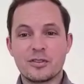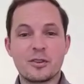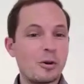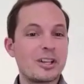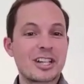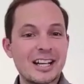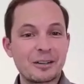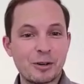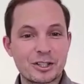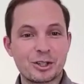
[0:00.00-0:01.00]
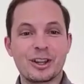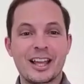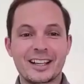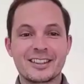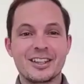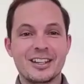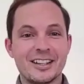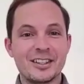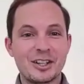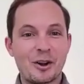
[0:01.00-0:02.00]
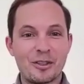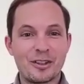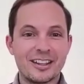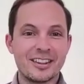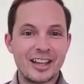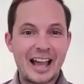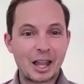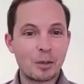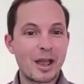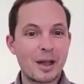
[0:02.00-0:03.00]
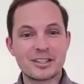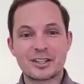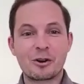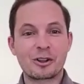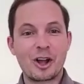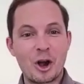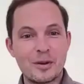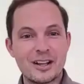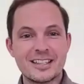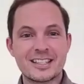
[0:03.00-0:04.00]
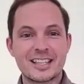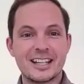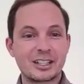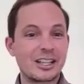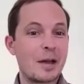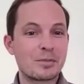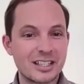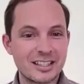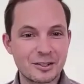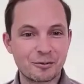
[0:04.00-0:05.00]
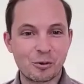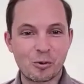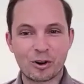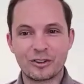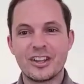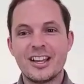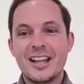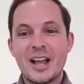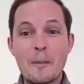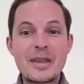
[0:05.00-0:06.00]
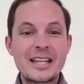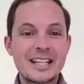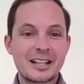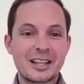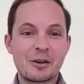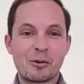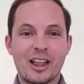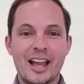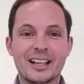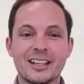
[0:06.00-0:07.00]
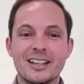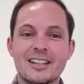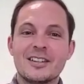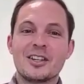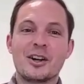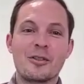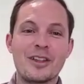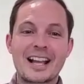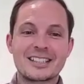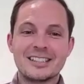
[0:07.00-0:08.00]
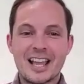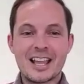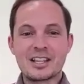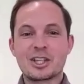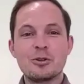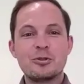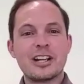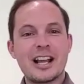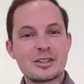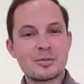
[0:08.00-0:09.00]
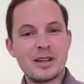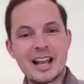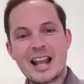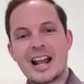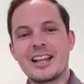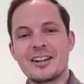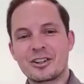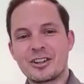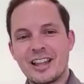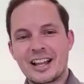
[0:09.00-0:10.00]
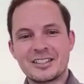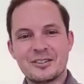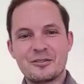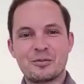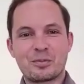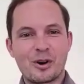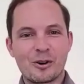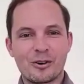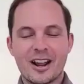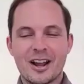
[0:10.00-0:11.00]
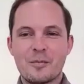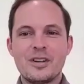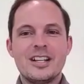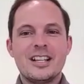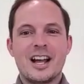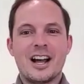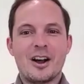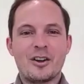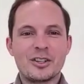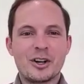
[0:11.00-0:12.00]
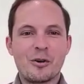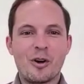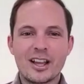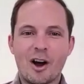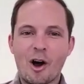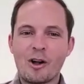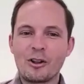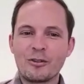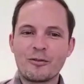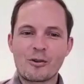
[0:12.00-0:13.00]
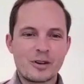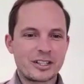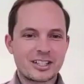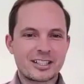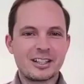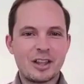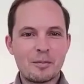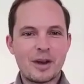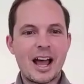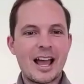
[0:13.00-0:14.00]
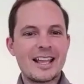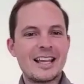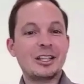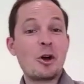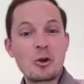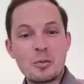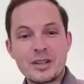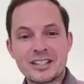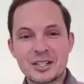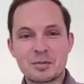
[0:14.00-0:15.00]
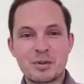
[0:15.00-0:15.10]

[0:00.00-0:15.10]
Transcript: the rich getting richer like the you know the the alabamas and oklahomas and clemsons of the world immediately were like you know the next day huge announcement nil collective program uh, you know all of our richest alumni and local business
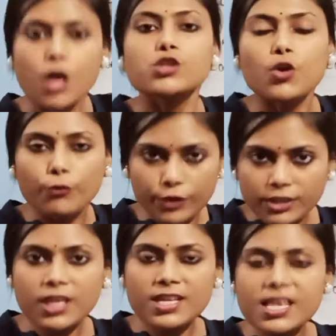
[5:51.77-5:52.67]
So with
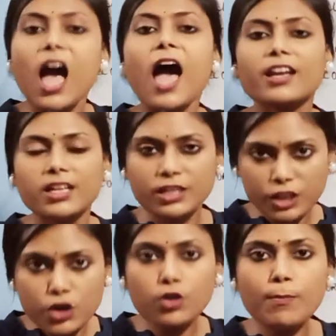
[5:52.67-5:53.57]
this, I
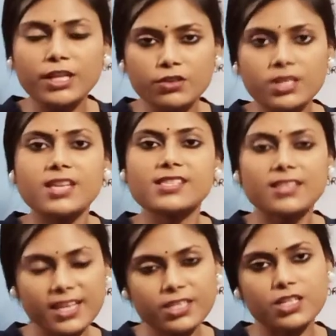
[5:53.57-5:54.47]
conclude my today's
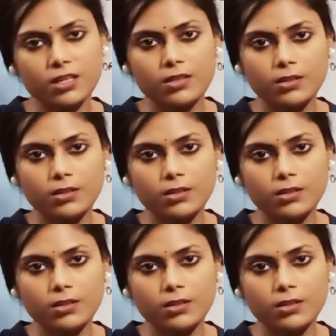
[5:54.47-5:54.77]
lecture.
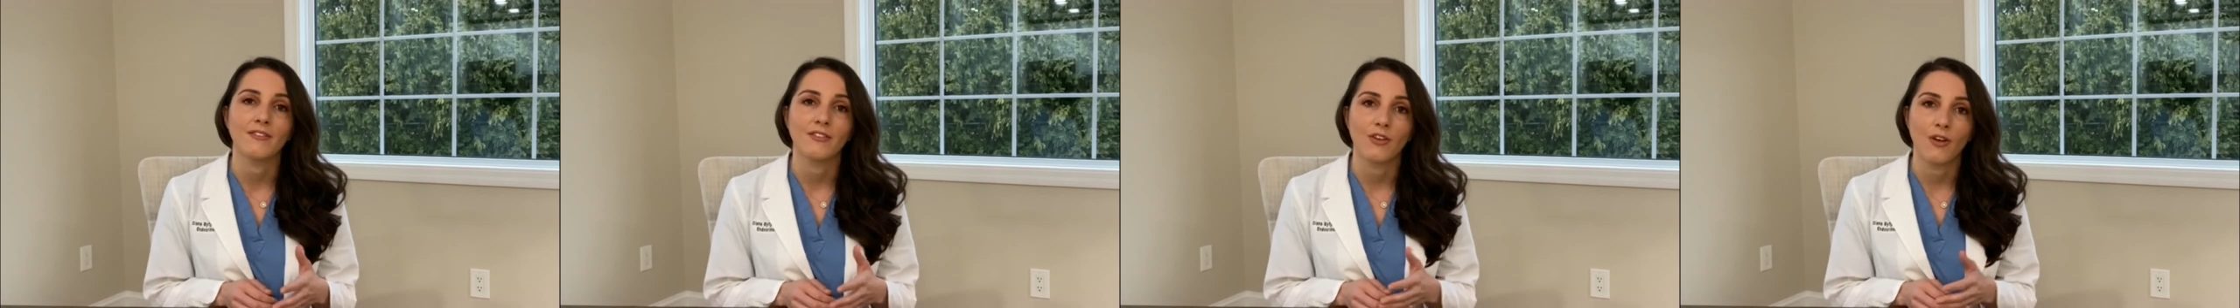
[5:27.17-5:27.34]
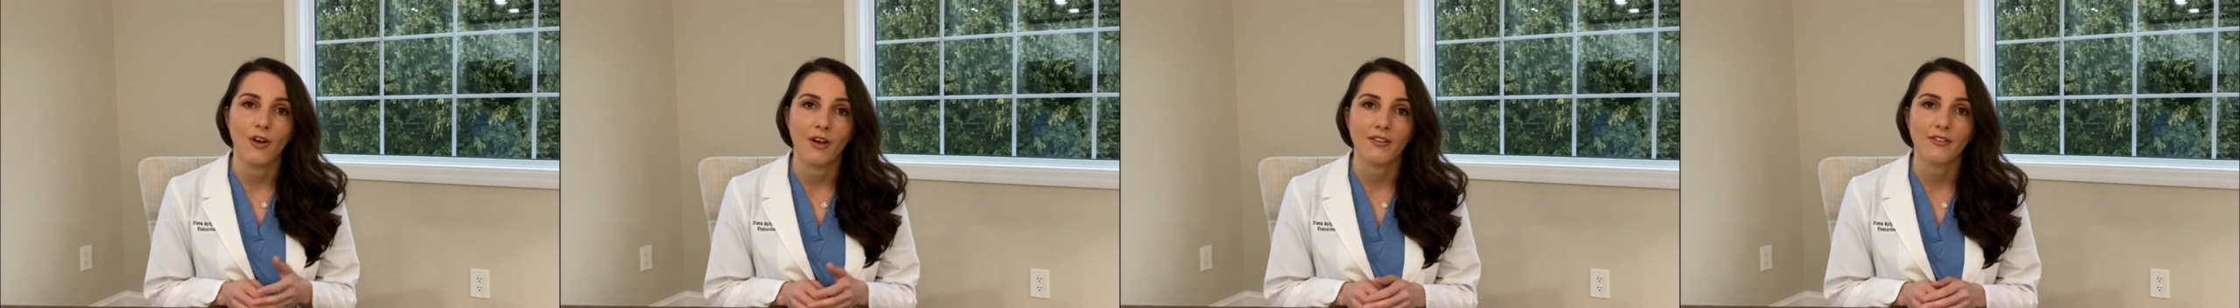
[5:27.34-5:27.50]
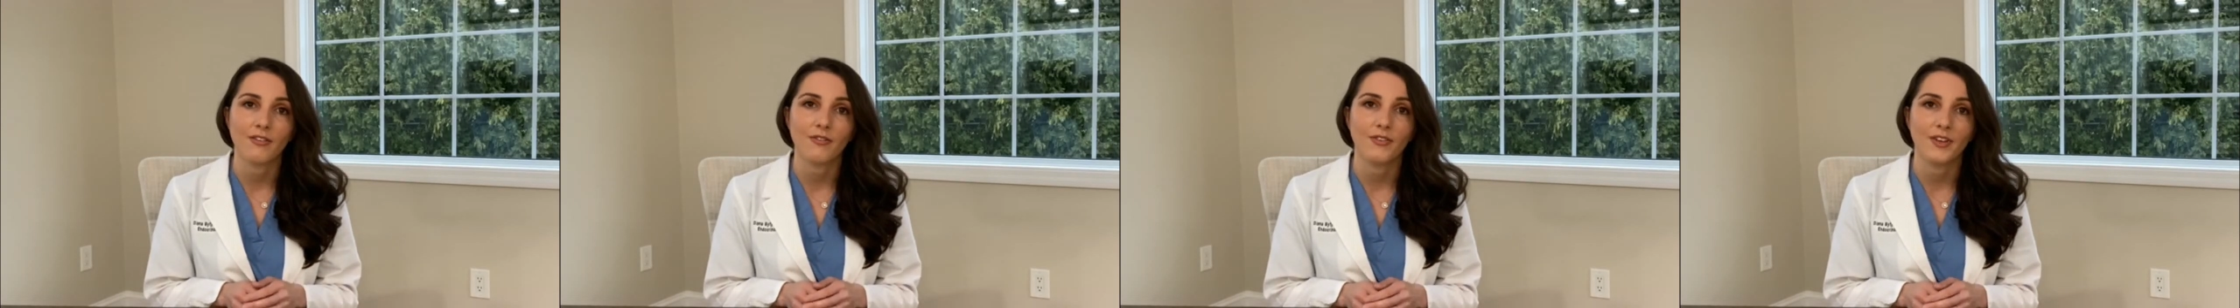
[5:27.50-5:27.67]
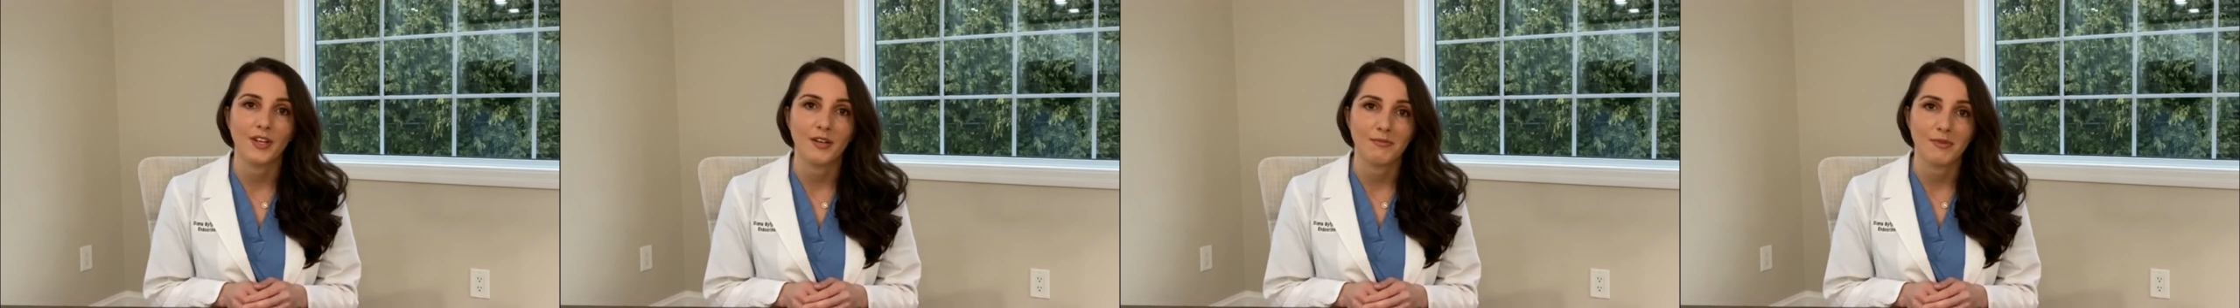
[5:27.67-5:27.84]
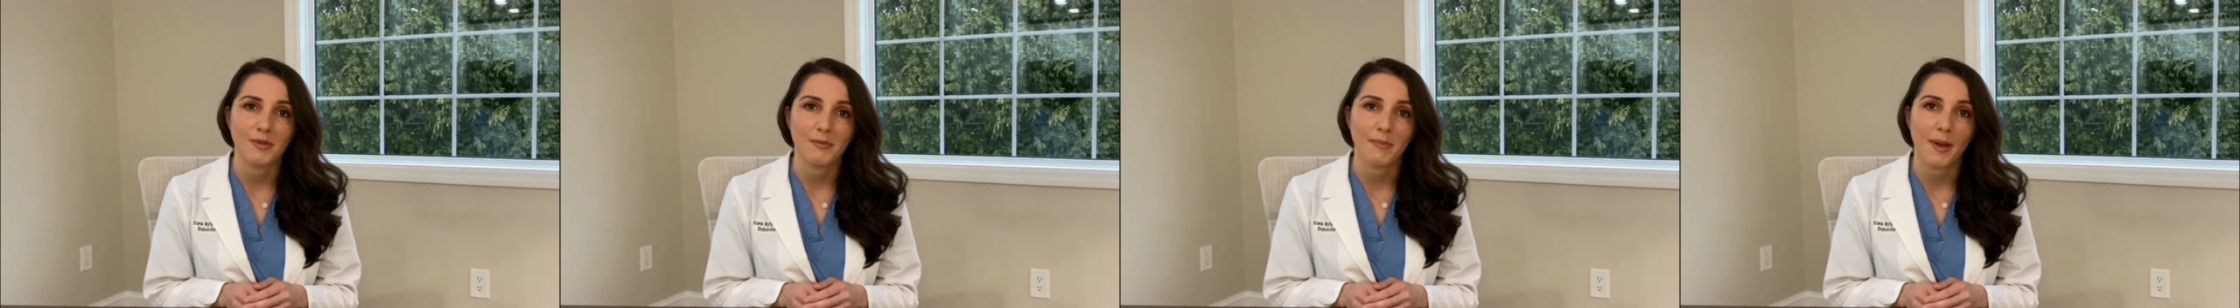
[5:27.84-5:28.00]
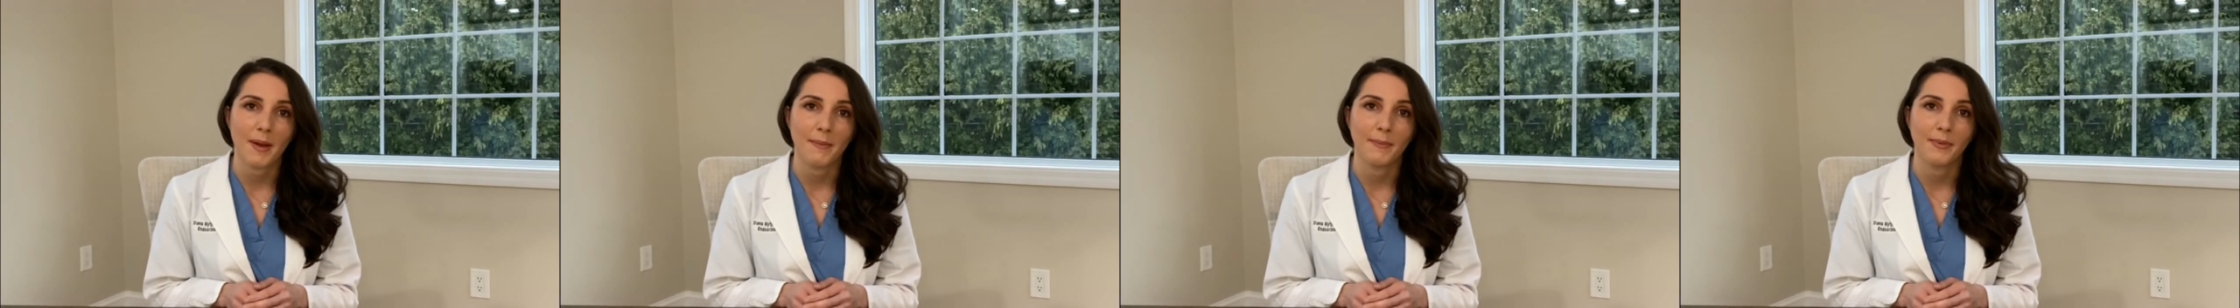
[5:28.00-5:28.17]
lost family
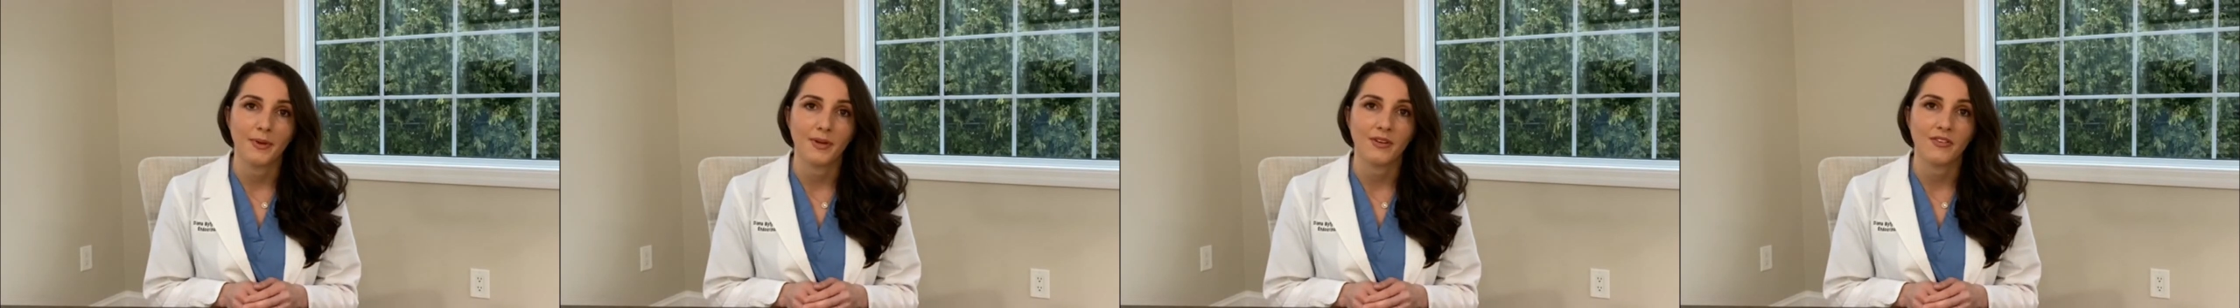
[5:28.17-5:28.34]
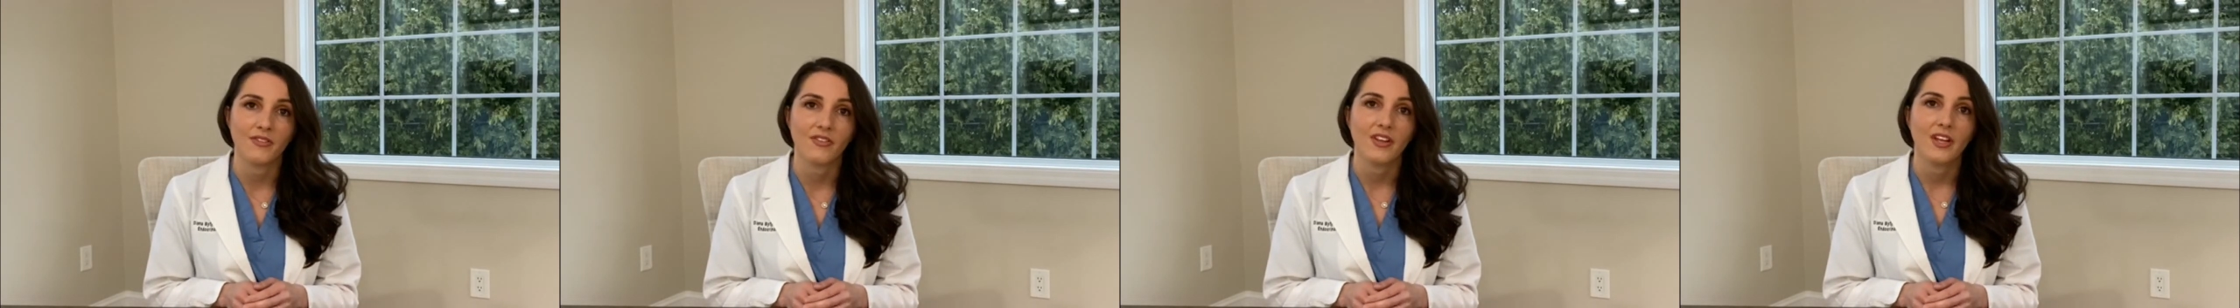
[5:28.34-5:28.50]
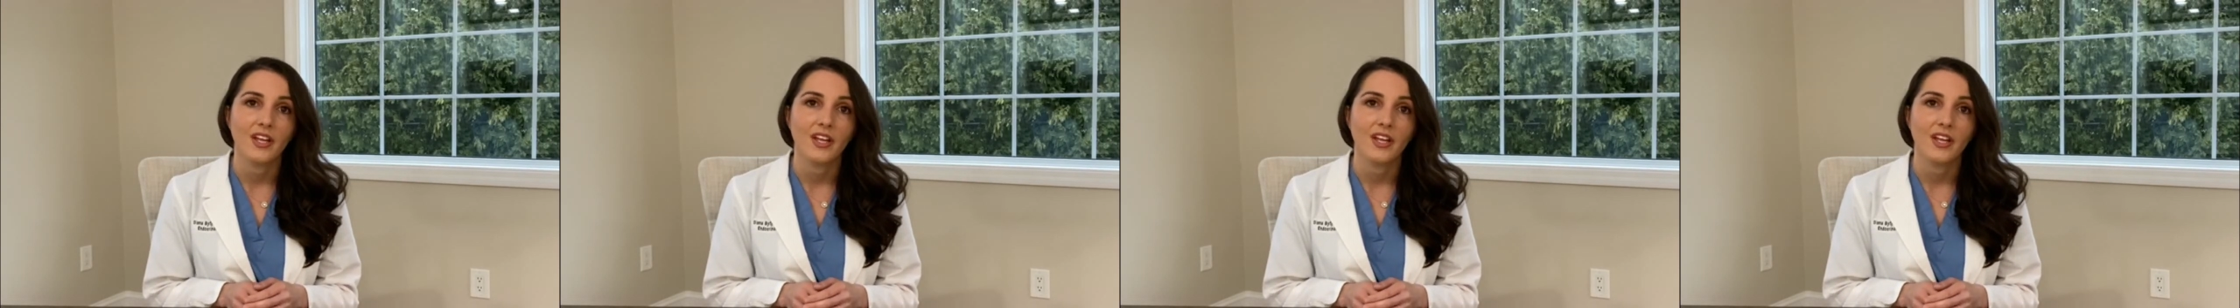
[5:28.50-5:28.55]
members.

★ ★ ★ ★

• Task instructions
With the pictures removed, set down the entire listing exactly.

• Exercise answer
[0:00.00-0:01.00]
[0:01.00-0:02.00]
[0:02.00-0:03.00]
[0:03.00-0:04.00]
[0:04.00-0:05.00]
[0:05.00-0:06.00]
[0:06.00-0:07.00]
[0:07.00-0:08.00]
[0:08.00-0:09.00]
[0:09.00-0:10.00]
[0:10.00-0:11.00]
[0:11.00-0:12.00]
[0:12.00-0:13.00]
[0:13.00-0:14.00]
[0:14.00-0:15.00]
[0:15.00-0:15.10]

[0:00.00-0:15.10]
Transcript: the rich getting richer like the you know the the alabamas and oklahomas and clemsons of the world immediately were like you know the next day huge announcement nil collective program uh, you know all of our richest alumni and local business
[5:51.77-5:52.67]
So with
[5:52.67-5:53.57]
this, I
[5:53.57-5:54.47]
conclude my today's
[5:54.47-5:54.77]
lecture.
[5:27.17-5:27.34]
[5:27.34-5:27.50]
[5:27.50-5:27.67]
[5:27.67-5:27.84]
[5:27.84-5:28.00]
[5:28.00-5:28.17]
lost family
[5:28.17-5:28.34]
[5:28.34-5:28.50]
[5:28.50-5:28.55]
members.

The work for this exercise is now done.